TASK INSTRUCTIONS: Ignoring the pictures, copy the data exactly.

RECORDS FOR THE EXERCISE:
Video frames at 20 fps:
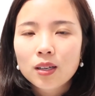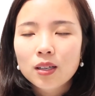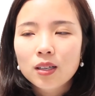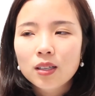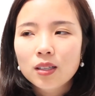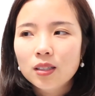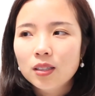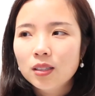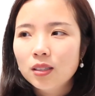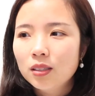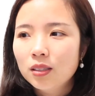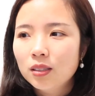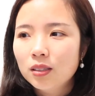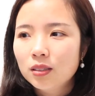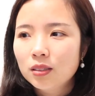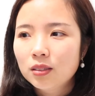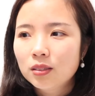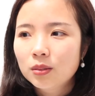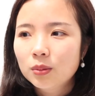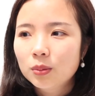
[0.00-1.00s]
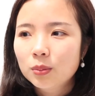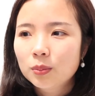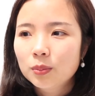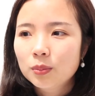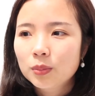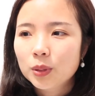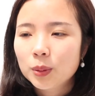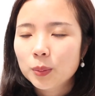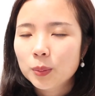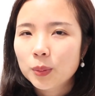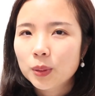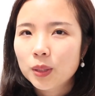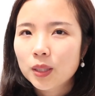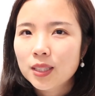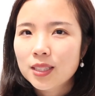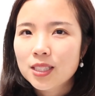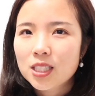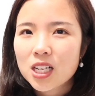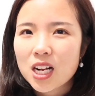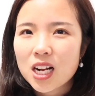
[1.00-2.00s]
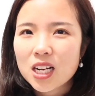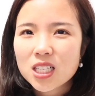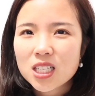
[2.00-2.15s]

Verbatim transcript: 呃。什么榨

RESPONSE:
Video frames at 20 fps:
[0.00-1.00s]
[1.00-2.00s]
[2.00-2.15s]

Verbatim transcript: 呃。什么榨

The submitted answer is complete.